Iraqi forces kill four in Baghdad but protesters remain behind – police and doctors
BAGHDAD (Reuters) – Iraqi security forces killed at least four anti-government protesters on Thursday as they tried to push them back to their main camp in central Baghdad, police and medics said, but protests resumed in same place later in the day.
The violence shattered two days of relative calm in Baghdad after weeks of bloody unrest that killed more than 300 Iraqis as politicians grapple with the biggest challenge in years for their grip on power.
The mass protests, which began in Baghdad on October 1 and have spread to southern Iraq, are an eruption of public anger against a ruling elite seen as enriching themselves with the state and serving foreign powers, especially Iran, as many Iraqis languish in poverty without jobs, health or education.
The deadly use of live ammunition, tear gas and stun grenades against mostly unarmed protesters fueled the unrest. The government has promised limited reform that falls short of protesters’ demands for the withdrawal of an entire political class.
Security forces have attempted in recent days to move towards and isolate Tahrir Square from Baghdad, the main protest camp. They shot at protesters in a nearby early morning assault on Thursday, a Reuters cameraman said.

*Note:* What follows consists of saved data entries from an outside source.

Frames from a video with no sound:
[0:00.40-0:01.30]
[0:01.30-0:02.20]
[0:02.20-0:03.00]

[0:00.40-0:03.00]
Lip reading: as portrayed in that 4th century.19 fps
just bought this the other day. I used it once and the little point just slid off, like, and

According to police and medical sources, the clashes left four people dead, three of whom were hit in the head by tear gas canisters. The fourth died of injuries caused by the explosion of a stun grenade. 65 others were injured, many from live ammunition.

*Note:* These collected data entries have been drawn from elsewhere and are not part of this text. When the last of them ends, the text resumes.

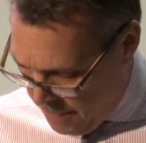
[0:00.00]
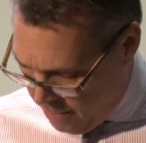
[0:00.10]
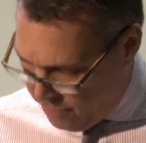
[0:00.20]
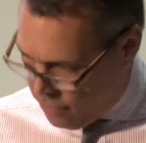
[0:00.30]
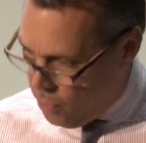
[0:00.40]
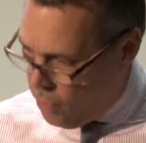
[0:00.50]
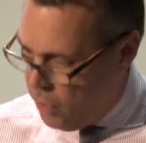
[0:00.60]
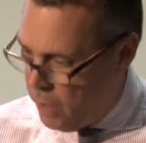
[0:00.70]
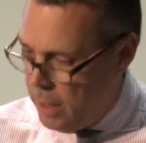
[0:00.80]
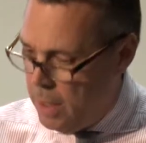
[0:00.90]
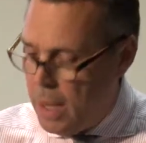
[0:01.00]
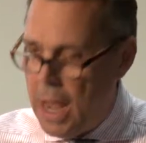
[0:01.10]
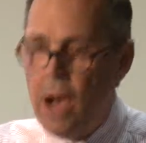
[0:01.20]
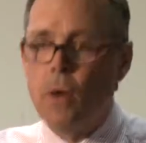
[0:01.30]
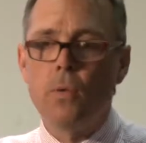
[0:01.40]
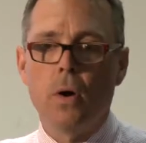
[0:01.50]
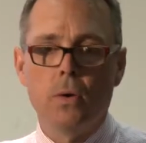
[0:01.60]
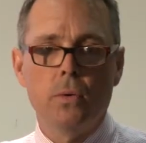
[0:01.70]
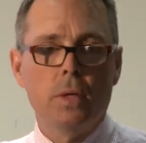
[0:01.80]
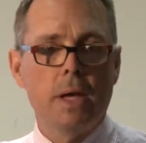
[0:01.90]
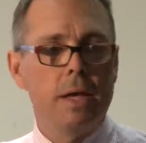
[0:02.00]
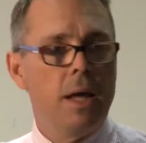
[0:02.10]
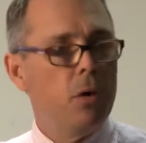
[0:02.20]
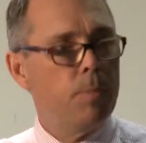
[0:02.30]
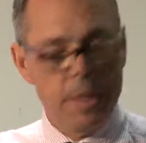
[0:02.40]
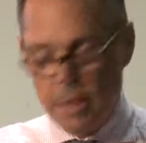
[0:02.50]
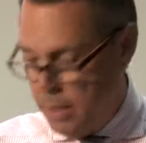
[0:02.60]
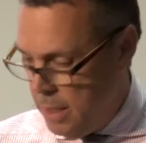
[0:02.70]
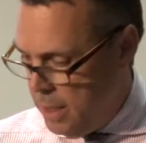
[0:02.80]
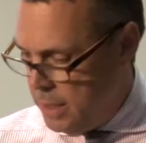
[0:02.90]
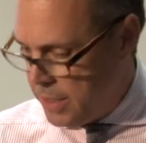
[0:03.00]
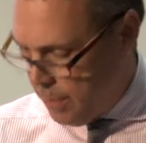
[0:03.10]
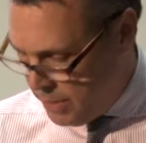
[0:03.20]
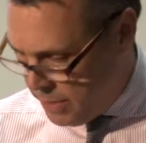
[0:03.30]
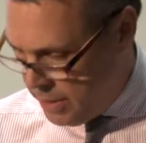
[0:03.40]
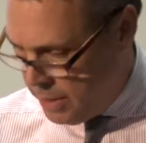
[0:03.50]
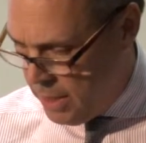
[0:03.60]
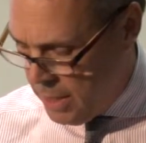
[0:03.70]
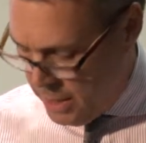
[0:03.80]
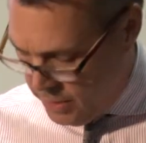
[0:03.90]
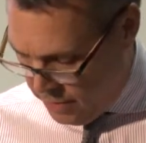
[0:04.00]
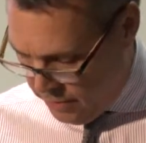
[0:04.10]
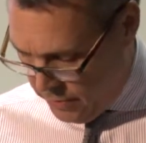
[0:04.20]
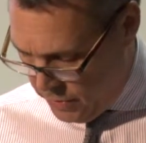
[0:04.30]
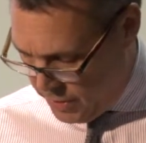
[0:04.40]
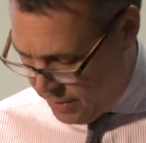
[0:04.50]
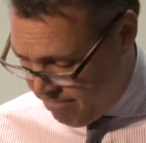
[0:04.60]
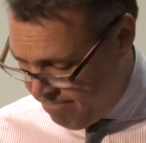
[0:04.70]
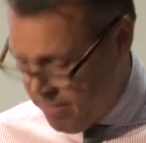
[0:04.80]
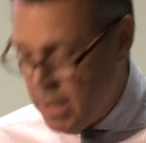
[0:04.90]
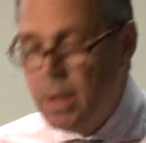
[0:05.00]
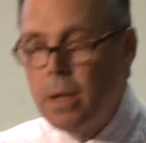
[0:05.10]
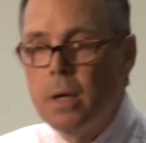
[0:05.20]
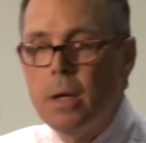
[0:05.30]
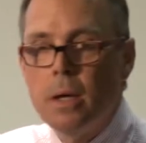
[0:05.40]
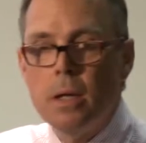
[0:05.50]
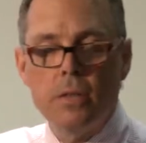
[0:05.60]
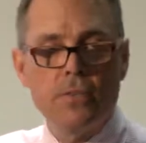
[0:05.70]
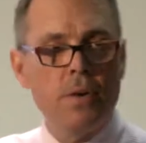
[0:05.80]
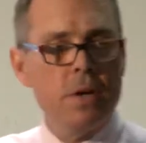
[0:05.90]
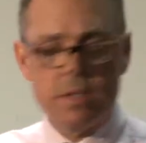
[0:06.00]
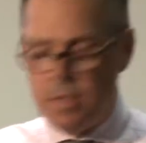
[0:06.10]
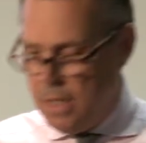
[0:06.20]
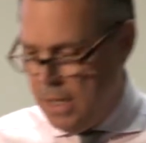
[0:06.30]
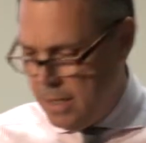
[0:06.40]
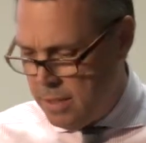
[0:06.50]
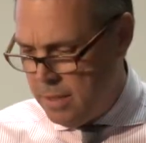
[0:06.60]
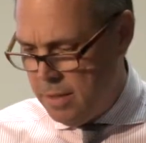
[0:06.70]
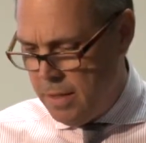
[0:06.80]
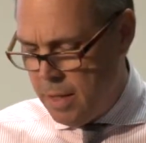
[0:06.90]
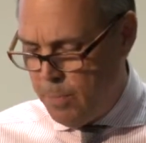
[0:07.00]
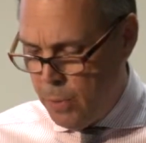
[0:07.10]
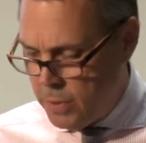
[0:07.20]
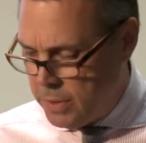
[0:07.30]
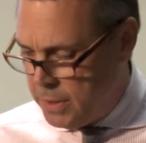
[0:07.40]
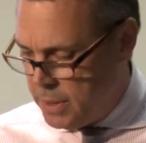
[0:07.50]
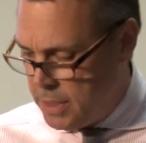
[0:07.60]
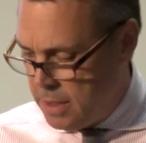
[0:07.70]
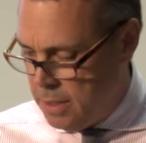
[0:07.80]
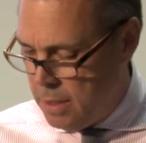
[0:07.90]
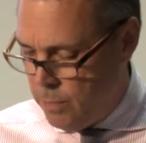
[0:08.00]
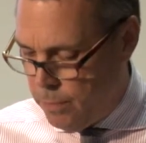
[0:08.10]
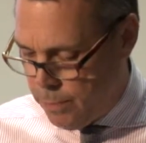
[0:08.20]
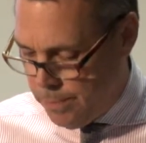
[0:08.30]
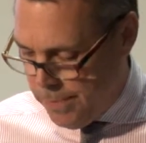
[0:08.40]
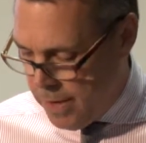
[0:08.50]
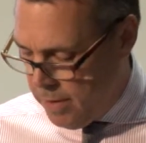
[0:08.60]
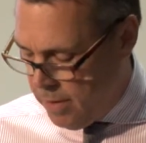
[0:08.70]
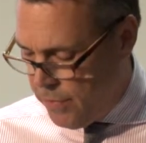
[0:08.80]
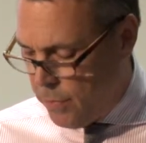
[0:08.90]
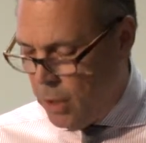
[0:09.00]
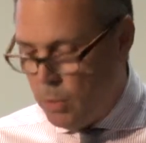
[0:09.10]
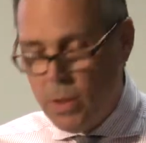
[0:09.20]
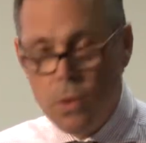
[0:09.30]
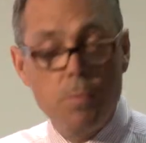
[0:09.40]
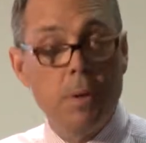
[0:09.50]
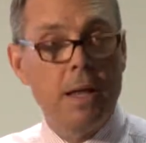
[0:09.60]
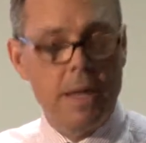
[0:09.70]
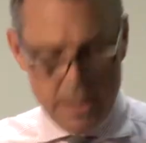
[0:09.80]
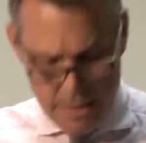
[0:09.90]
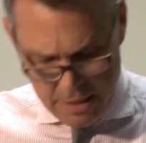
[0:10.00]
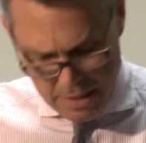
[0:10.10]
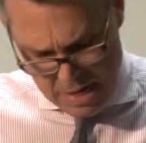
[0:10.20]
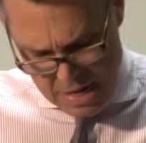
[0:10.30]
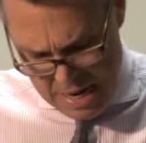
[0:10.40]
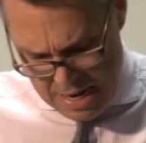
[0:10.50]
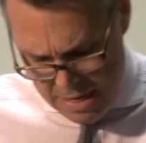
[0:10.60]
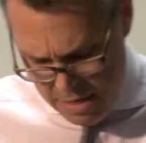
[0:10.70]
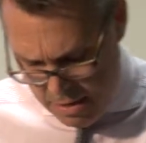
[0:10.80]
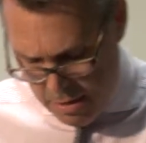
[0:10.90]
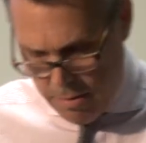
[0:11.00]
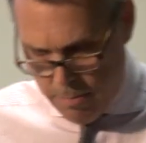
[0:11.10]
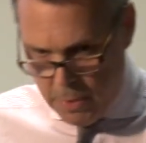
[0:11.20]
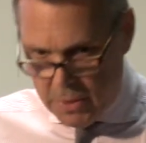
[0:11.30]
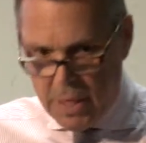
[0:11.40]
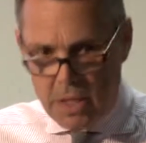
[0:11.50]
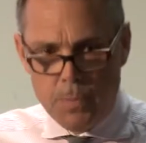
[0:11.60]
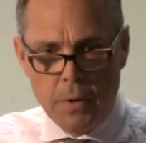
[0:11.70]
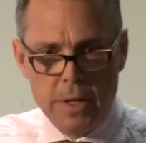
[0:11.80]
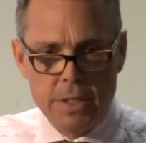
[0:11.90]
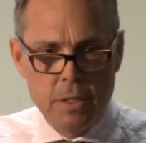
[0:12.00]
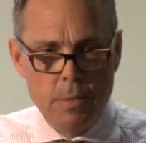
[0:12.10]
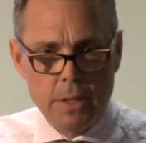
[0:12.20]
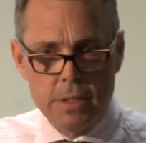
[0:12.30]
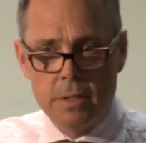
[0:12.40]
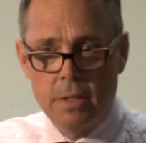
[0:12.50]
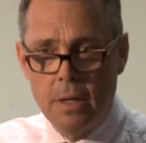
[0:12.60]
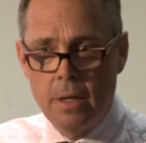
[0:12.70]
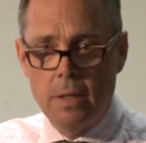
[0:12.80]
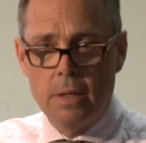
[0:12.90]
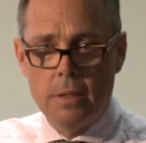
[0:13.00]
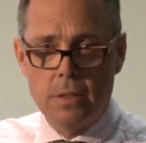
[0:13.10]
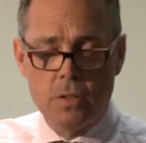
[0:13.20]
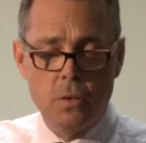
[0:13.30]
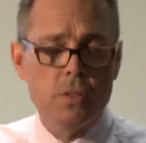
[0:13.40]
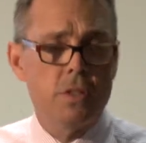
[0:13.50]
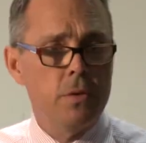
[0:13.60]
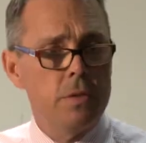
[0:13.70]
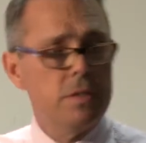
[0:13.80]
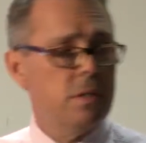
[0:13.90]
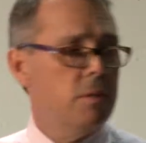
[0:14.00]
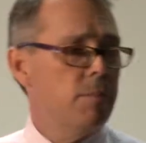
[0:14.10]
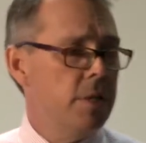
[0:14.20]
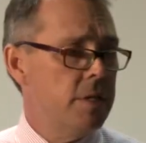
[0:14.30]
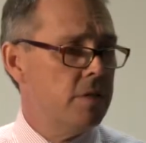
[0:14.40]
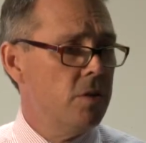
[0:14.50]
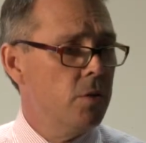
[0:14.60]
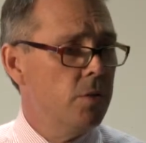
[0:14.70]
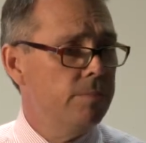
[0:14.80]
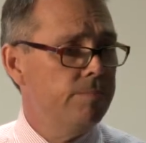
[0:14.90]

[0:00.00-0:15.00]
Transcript: for our role in helping Shepparton into the future. The first is the importance of the role we all play in building aspiration amongst school students to complete school.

Protesters held their own and gathered in the same area later Thursday as security forces fired tear gas at a concrete wall erected to barricade the protests, a Reuters reporter said.
Dozens of people were suffocated by gas and were evacuated by ambulances and tuk tuks, or treated in makeshift medical centers in Tahrir Square.
In another main street, the demonstrators used old cupboards, empty gasoline cans and steel sheets to erect their own barricade near the Jumhuriya (Republic) bridge.
“We are stepping up in case the security forces make another push later,” said Abbas, a teenager helping erect the makeshift barrier.
Security forces tried to tighten the noose around the Tahrir Square protests. They took control of many surrounding streets earlier in the week.
Security officials said the forces were planning to cordon off the square and carry out a campaign of arrests to stop the momentum of the protests.
The clashes on Thursday morning seem to have emboldened some, however. âWe’re not going anywhere,â said Hayder Ghareeb, a medical volunteer. “What are they going to do, kill everyone in the square?”
THE FOOTBALL TEAM BEATS IRAN
On Thursday evening in Tahrir Square, elated protesters watched their soccer team beat Iran 2-1 in a match live on a giant screen, apparently inspired by the performance. “Iran, Iran, we are walking on you!” they chanted, setting off fireworks to celebrate.
âThis game is more important than it usually would be – we are protesting an Iranian-backed government and militias, and our team is beating Iran. This is an important result, psychologically, âsaid one protester, who only gave his name under the name of Hussein.
The Iraqi government, headed by Prime Minister Adel Abdul Mahdi, is seen by many to be under the sway of neighboring Iran, whose allies have dominated Iraqi state institutions since the overthrow of Saddam Hussein by the United States. United in 2003.
Iranian-backed paramilitary groups dominate parliament and government.
The American invasion, a ensuing Sunni-Shiite Muslim civil war and the brutal Islamic State (IS) regime over large swathes of Iraq from 2014 to 2017 destroyed infrastructure and killed tens of thousands of people. people.
Despite Iraq’s oil wealth and two years of rare calm after the defeat of ISIS, the government has failed to undo the war damage and root out endemic corruption.
Protesters blame officials and a sectarian governance system for the miserable conditions endured by many Iraqis.
They want a new political system and the suppression of the entire ruling class. Instead, authorities offered electoral reform, jobs for graduates, handouts and housing for the poor and launched a snap election.
Violence also resumed Thursday in several places in southern Iraq.
Late Wednesday, protesters torched the homes of local officials in the town of Gharraf, 25 km (15 miles) north of the southern city of Nasiriya, security sources said.